EXERCISE
Write back every line of the listing exactly, excluding images.

-- DATA TO EXAMINE follows --

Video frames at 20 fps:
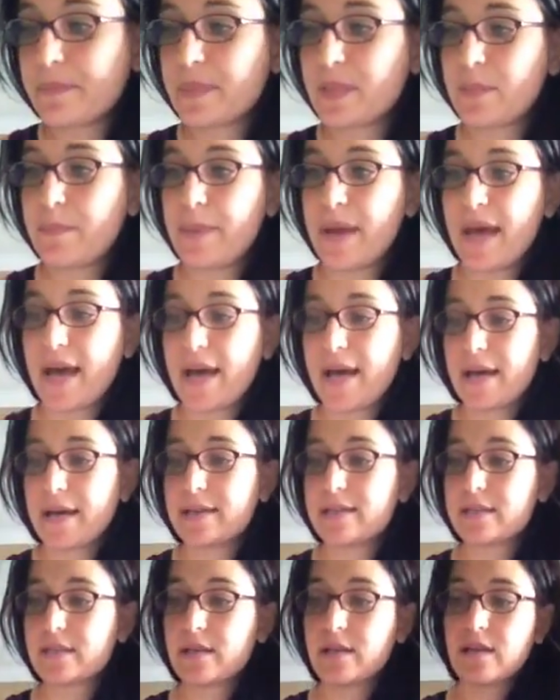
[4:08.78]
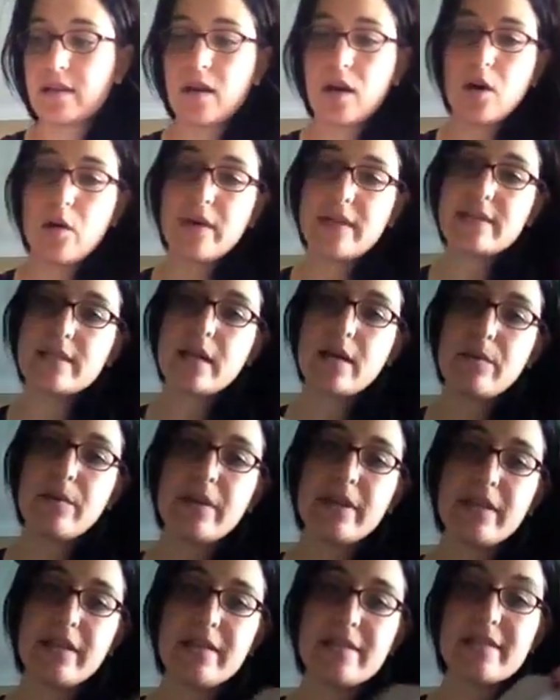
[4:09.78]
The bags always come
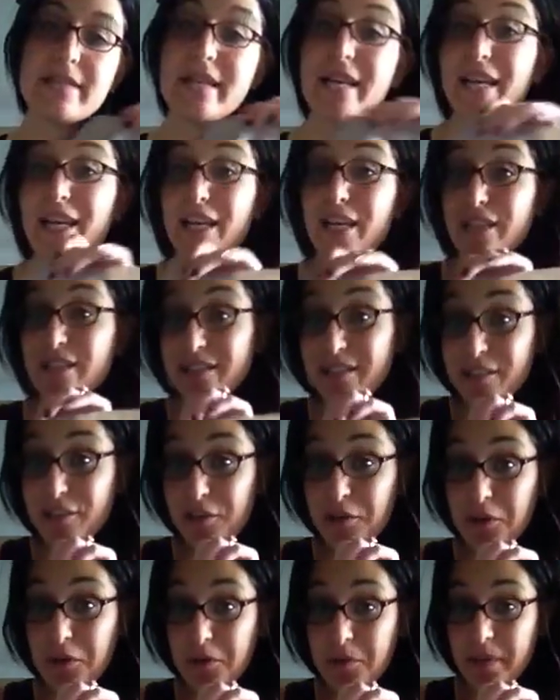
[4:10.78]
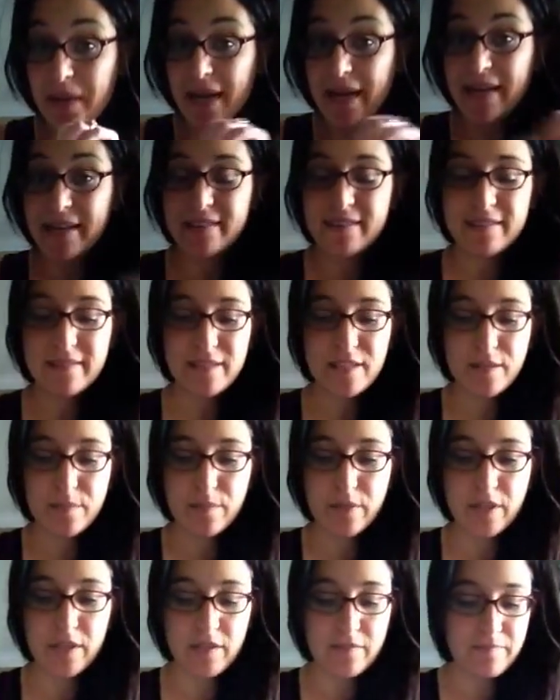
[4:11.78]
with these cute little bags to
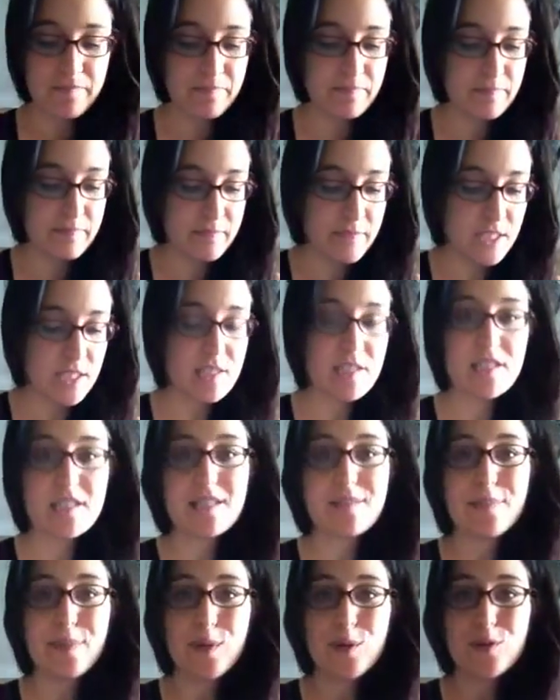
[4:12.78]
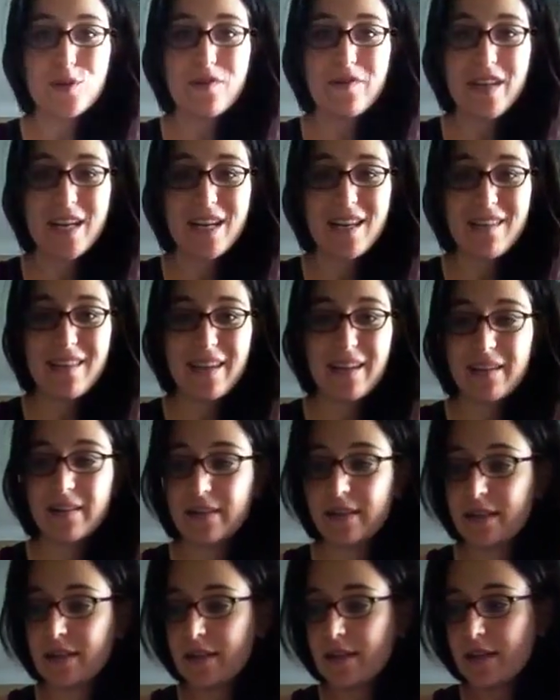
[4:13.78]
dispose of anything,
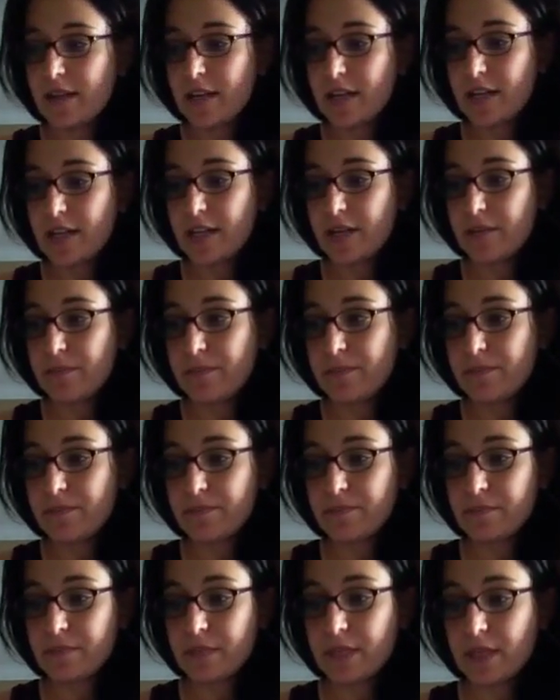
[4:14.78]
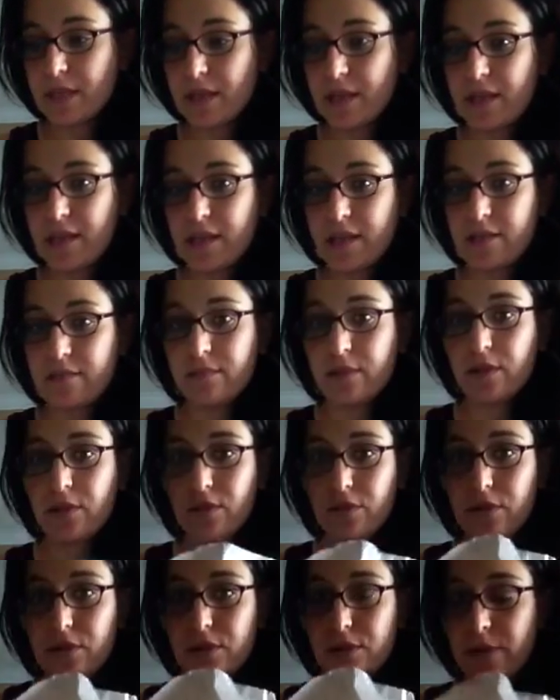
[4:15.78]
and then you throw
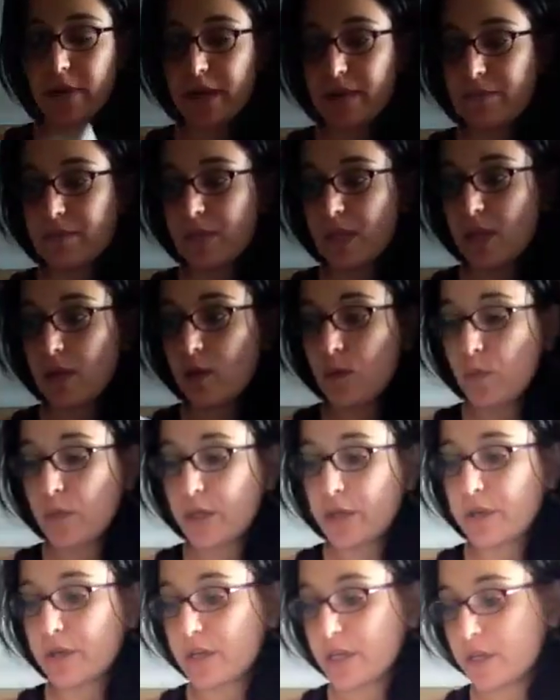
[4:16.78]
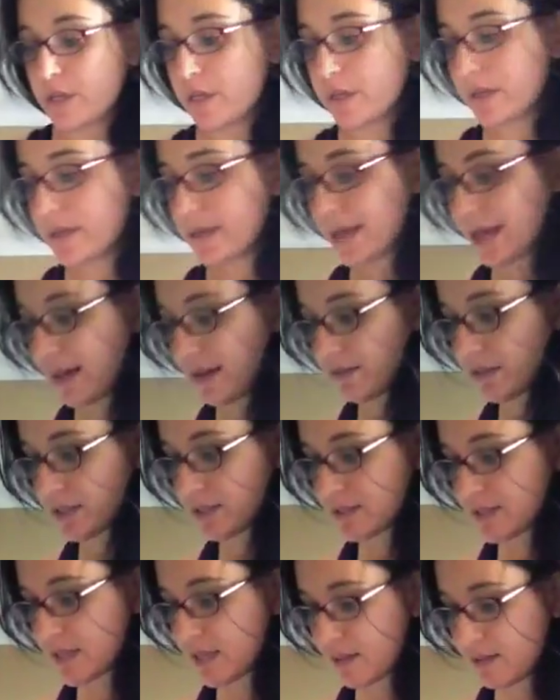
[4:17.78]
this away when you're done.
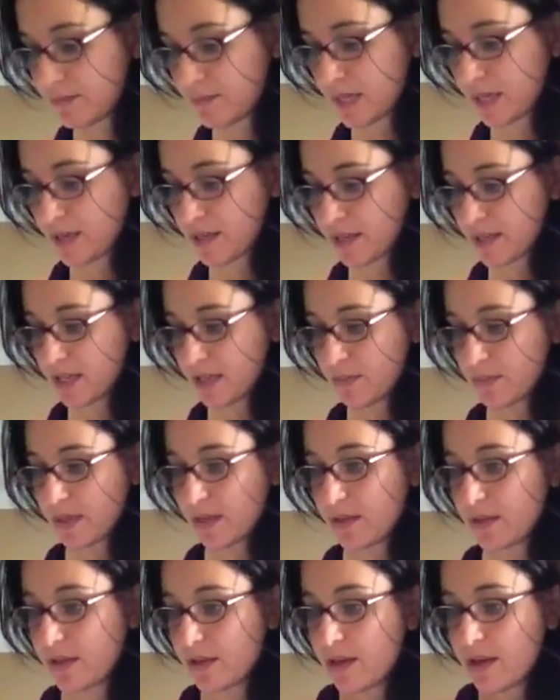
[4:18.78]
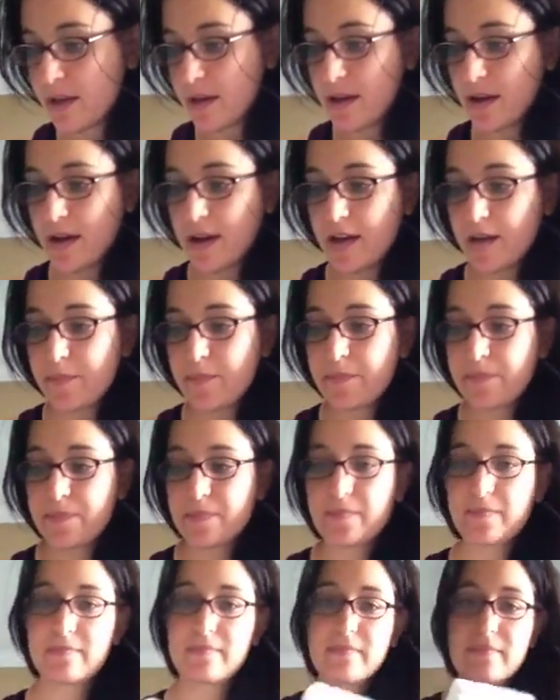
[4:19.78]
Obviously, I'm not going to keep it.
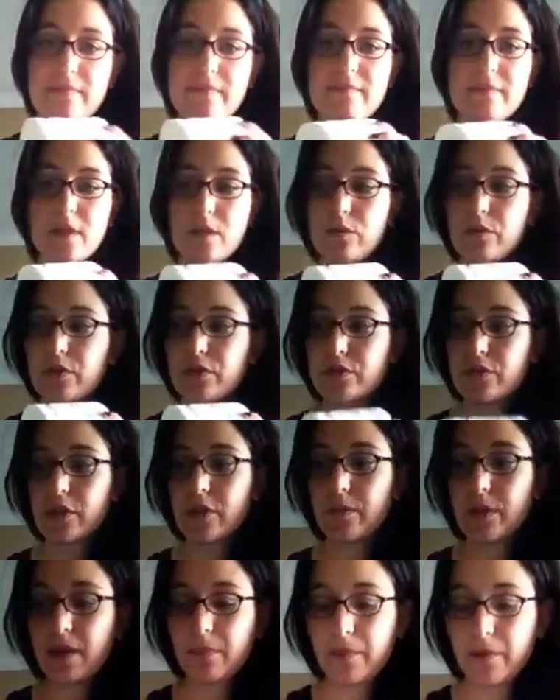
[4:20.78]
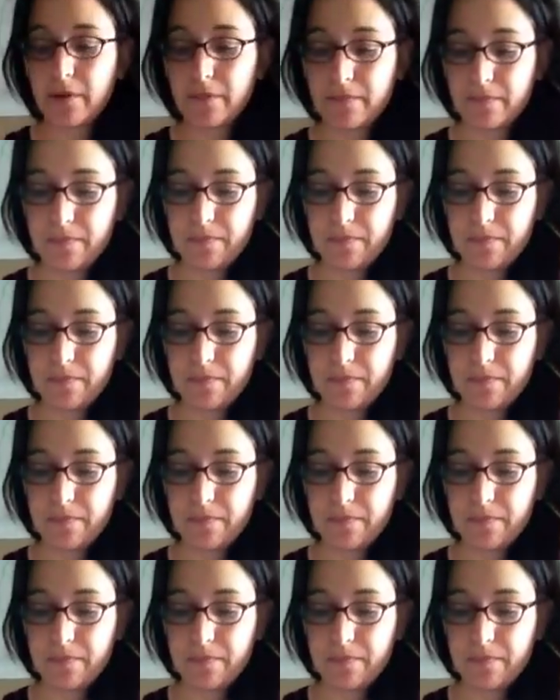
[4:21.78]
A roll of toilet paper,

-- DATA TO EXAMINE concluded --

RESPONSE AREA
Video frames at 20 fps:
[4:08.78]
[4:09.78]
The bags always come
[4:10.78]
[4:11.78]
with these cute little bags to
[4:12.78]
[4:13.78]
dispose of anything,
[4:14.78]
[4:15.78]
and then you throw
[4:16.78]
[4:17.78]
this away when you're done.
[4:18.78]
[4:19.78]
Obviously, I'm not going to keep it.
[4:20.78]
[4:21.78]
A roll of toilet paper,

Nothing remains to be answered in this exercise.